Le souverainisme est une maladie grave, qui frappe tous les eurosceptiques.
Cette catégorie n'a pourtant pas une grande signification politique, et j'aimerais démontrer qu'un démocrate est forcément souverainiste.
En démocratie, le pouvoir réside dans une collectivité de citoyens, qui détient collectivement un droit d'auto-détermination. Ces droits peuvent être conditionnés (au respect des Droits de l'Homme,
par exemple), mais c'est l'existence de ces droits qui ouvre un espace démocratique.
La possession de ces droits politiques par un collectif s'appelle la souveraineté. Un collectif qui ne serait pas souverain peut rester chez lui le jour des élections : s'il n'y a rien à décider,
il n'y a pas plus de souveraineté que de démocratie, les deux termes sont indissociables.
Politiquement, le souverainisme est une catégorie presque vide : on y rattache les courants de droite eurosceptiques, qui se sont appelés souverainistes pour se rattacher à un concept positif.
Immédiatement, le terme a revêtu de ce fait une connotation négative.
Au Québec, les souverainistes sont, plus justement, des indépendantistes - susceptibles d'accepter éventuellement un fédéralisme pas trop contraignant, mais désireux de former un corps politique
autonome (revendication que les bien-pensants européens ont trouvé récemment formidable au Kosovo, mais ne supportent guère ailleurs.) Le souverainisme québecois a d'ailleurs moins mauvaise presse,
car il ne porte pas ombre à l'Union des 27 (encore que, Sarkozy raillant le souverainisme
québecois a bien une idée derrière la tête).
Il ne peut, de toute façon, guère en aller autrement car, que revendiquent au fond les défenseurs d'une Europe unie ? Un souverainisme des 27, rien de moins, rien de plus. Ils souhaitent que
l'Union forme un corps politique souverain, compétent pour décider d'une politique monétaire, militaire, policière, douanière, pénale...
Ils n'ont généralement pas le courage de l'avouer, et vous présentent chaque nouvelle réforme comme une petite paille qui aura vite fait de plier sous le poids des affreuses souverainetés
nationales.
Sauf que, de fil en aiguille, l'Union dispose de la plupart des compétences d'un état souverain (certes, non démocratique : la souveraineté est une condition non suffisante ; la démocratie suppose
que le suffrage universel permette de décider des orientations politiques, pas de faire semblant.)
J'exprimais récemment le souhait que la communauté financière internationale aide massivement l'Europe de l'est.
Réplique immédiate d'un européen enthousiaste : "L'intervention massive du FMI ou pire, des Etats-Unis, dans des pays de la zone euro, c'est la fin de la zone euro.

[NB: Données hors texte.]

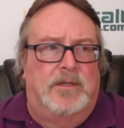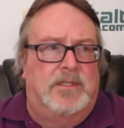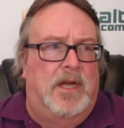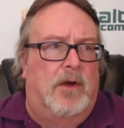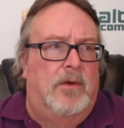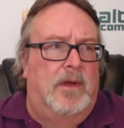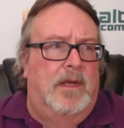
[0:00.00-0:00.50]

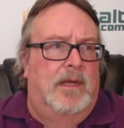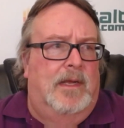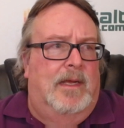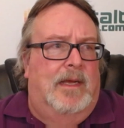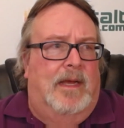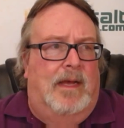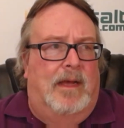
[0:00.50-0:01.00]
So,
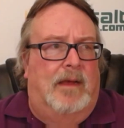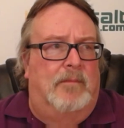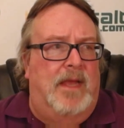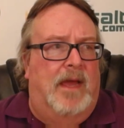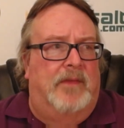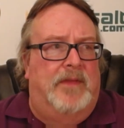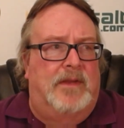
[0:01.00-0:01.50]

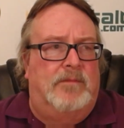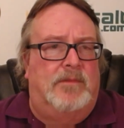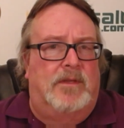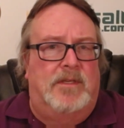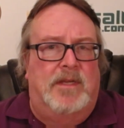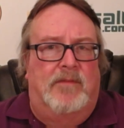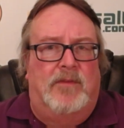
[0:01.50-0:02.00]
yeah,
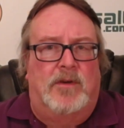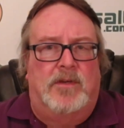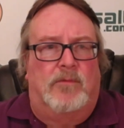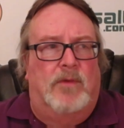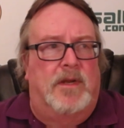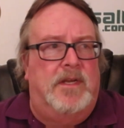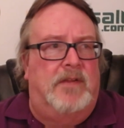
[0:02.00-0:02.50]
the Denver
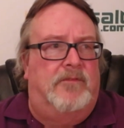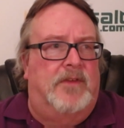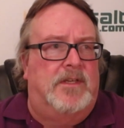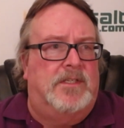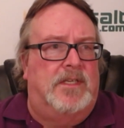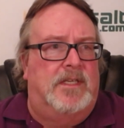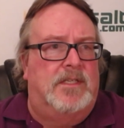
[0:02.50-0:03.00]
run
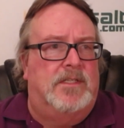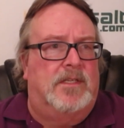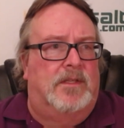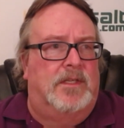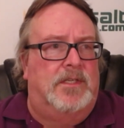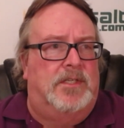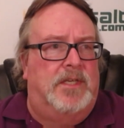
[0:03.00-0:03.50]
defense is
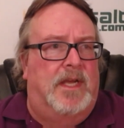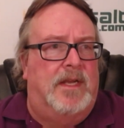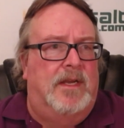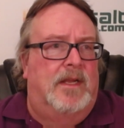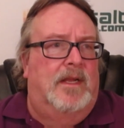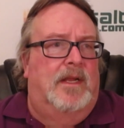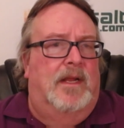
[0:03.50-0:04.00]

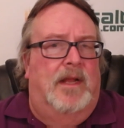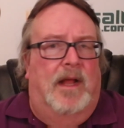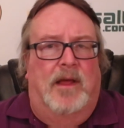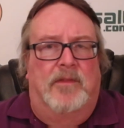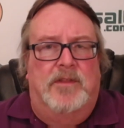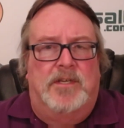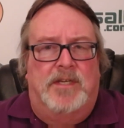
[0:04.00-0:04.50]
legit.
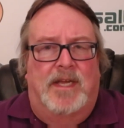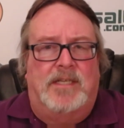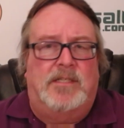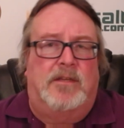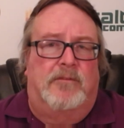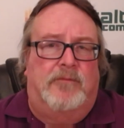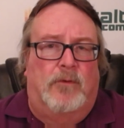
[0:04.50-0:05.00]
The Jets,
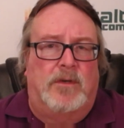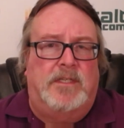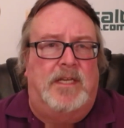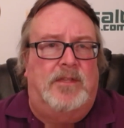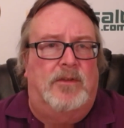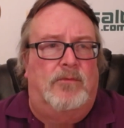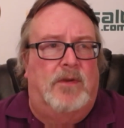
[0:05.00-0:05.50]
they're
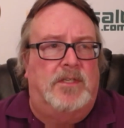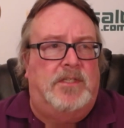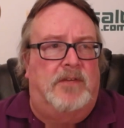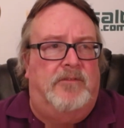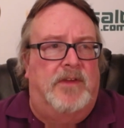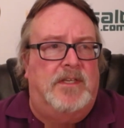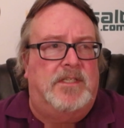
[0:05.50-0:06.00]
14th in rush
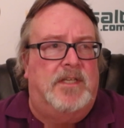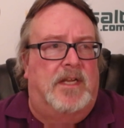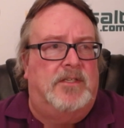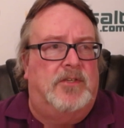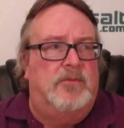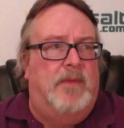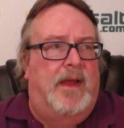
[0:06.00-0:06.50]
defense.
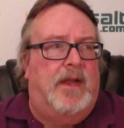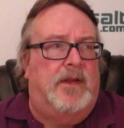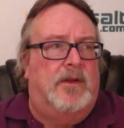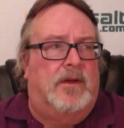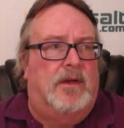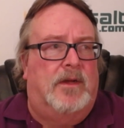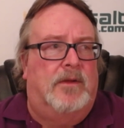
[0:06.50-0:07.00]
Not too bad at
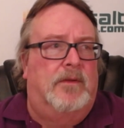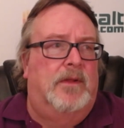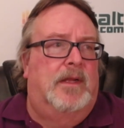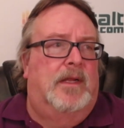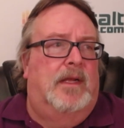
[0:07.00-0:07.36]
all.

Oui, il y a des hésitations,
un manque de choix : celui de la solidarité ; et oui ces hésitations font perdre un temps précieux à un moment critique.
Mais qu'est-ce que ça veut dire "la communauté financière internationale" ? Déjà la communauté internationale est un mythe, mais alors la communauté financière internationale, là...rien de plus
hétérogène en terme de poids relatifs des régions, des pays, en terme d'intérêts à défendre."
Ces arguments illustrent magnifiquement le point aveugle de la pensée européenne, qui se croit ouverte et qui n'est que confinée à un espace suffisamment vaste pour que, vu du milieu, on en
n'aperçoive pas les frontières. Intervention du FMI ou, pire des Etats-Unis ? Horreur ! Communauté financière internationale ? Quel scandale ? Internationalisme ? De qui vous moquez-vous ?
On croirait Joseph de Maistre s'écriant "montrez-moi un homme" !
Et là, le bouquet final d'une communauté financière internationale qui serait trop "hétérogène en terme de poids relatifs des régions, des pays, en terme d'intérêts à défendre." Un beau
portrait de l'Union européenne...
Bref, ce que réclame à cor et à cris cet européen aveuglé, c'est une souveraineté européenne, un "ça me suffit" agrandi, d'où enfin le monde extérieur sera absent.
Voilà pourquoi l'appellation de souverainisme ne devrait effrayer personne : il faut un corps souverain pour bâtir une démocratie, même si ce n'est pas suffisant. Si les pro-européens avaient deux
doigts de jugeotte et de sincérité, ils réclameraient pour leur Union une souveraineté pleine et entière, plutôt que d'en arracher aux peuples les morceaux petit bout par petit bout, avec force
dénégations. Faute de quoi, à défaut de souverainisme avoué, ils verseront dans la tyrannie.